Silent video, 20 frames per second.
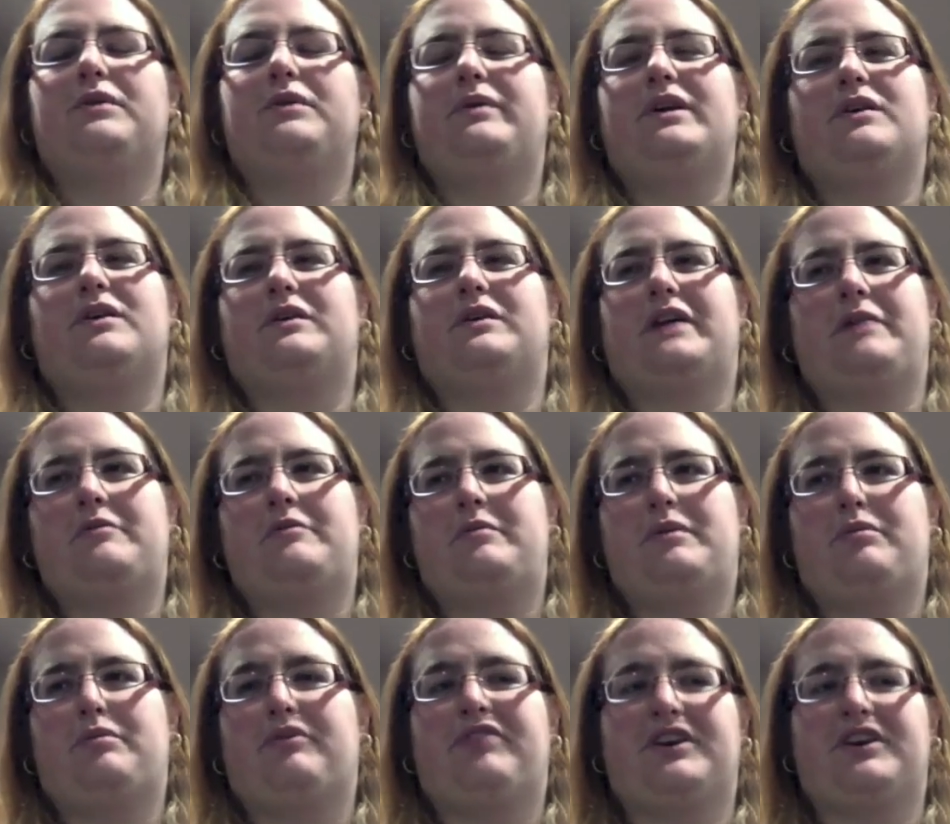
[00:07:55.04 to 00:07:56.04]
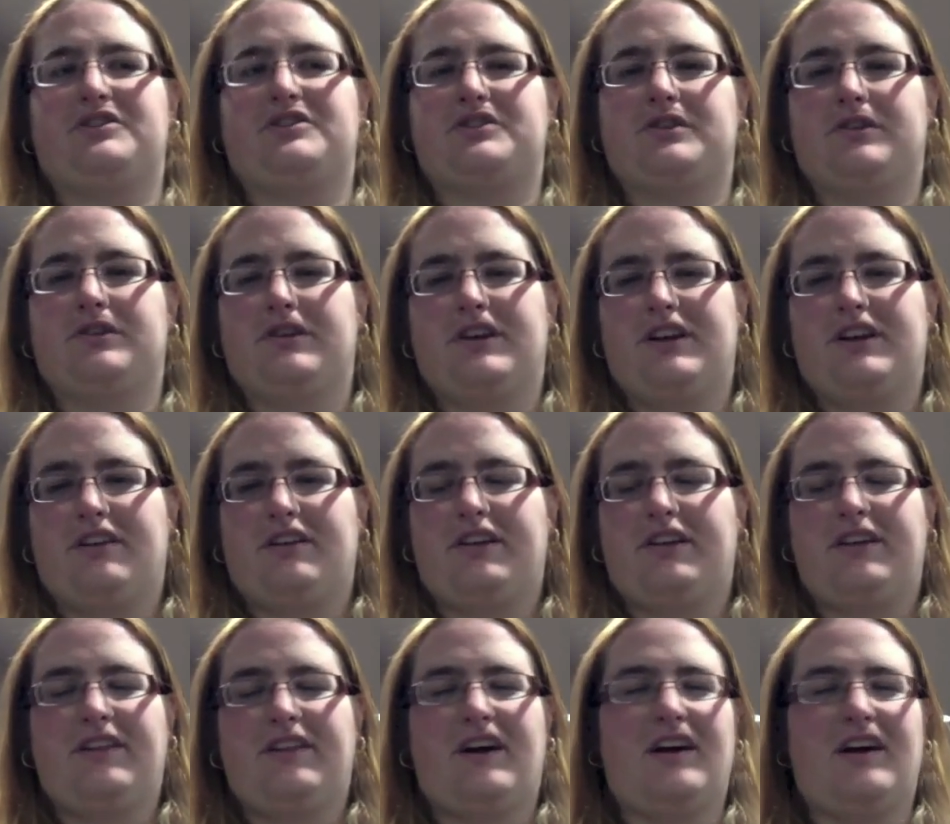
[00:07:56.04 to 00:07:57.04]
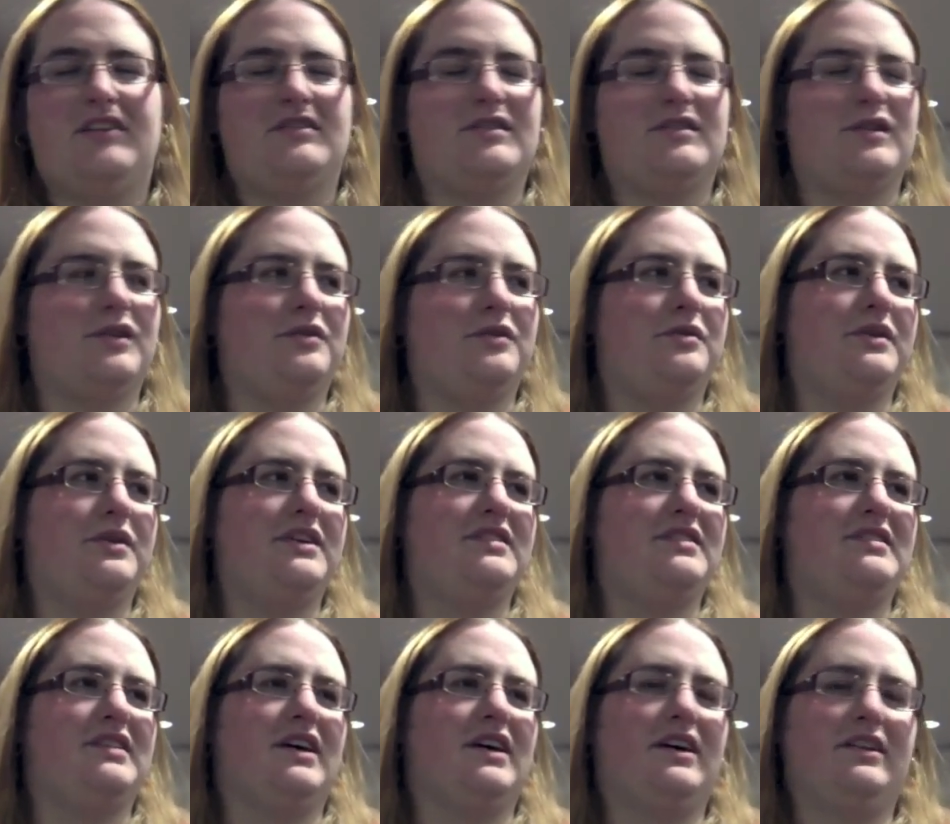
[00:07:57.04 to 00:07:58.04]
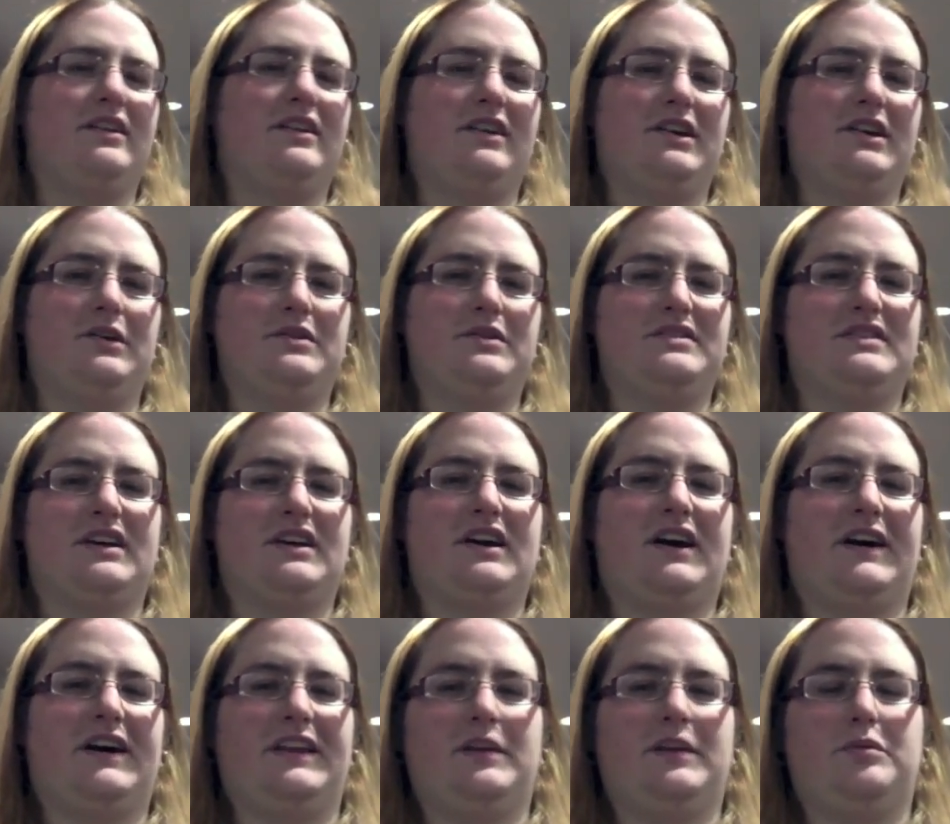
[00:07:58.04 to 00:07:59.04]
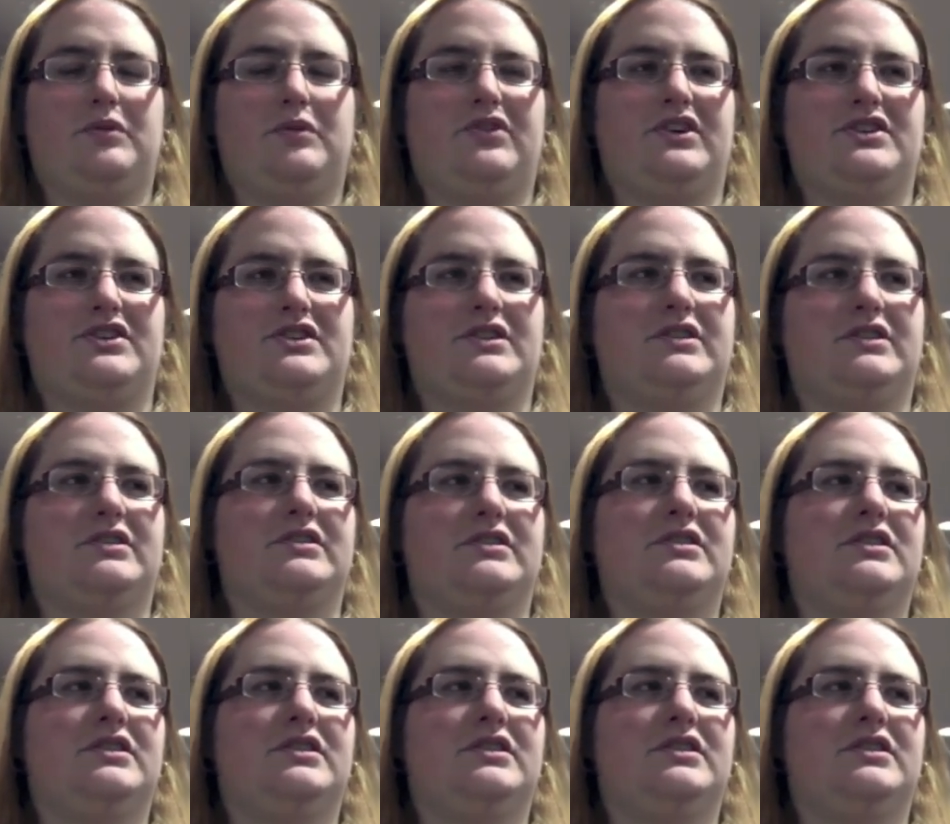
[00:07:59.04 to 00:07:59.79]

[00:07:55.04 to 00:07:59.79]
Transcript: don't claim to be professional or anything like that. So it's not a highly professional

---

**WORK ITEM**
From the first line to the last, restate the entries exactly, without pictures.

**TASK RESPONSE**
Silent video, 20 frames per second.
[00:07:55.04 to 00:07:56.04]
[00:07:56.04 to 00:07:57.04]
[00:07:57.04 to 00:07:58.04]
[00:07:58.04 to 00:07:59.04]
[00:07:59.04 to 00:07:59.79]

[00:07:55.04 to 00:07:59.79]
Transcript: don't claim to be professional or anything like that. So it's not a highly professional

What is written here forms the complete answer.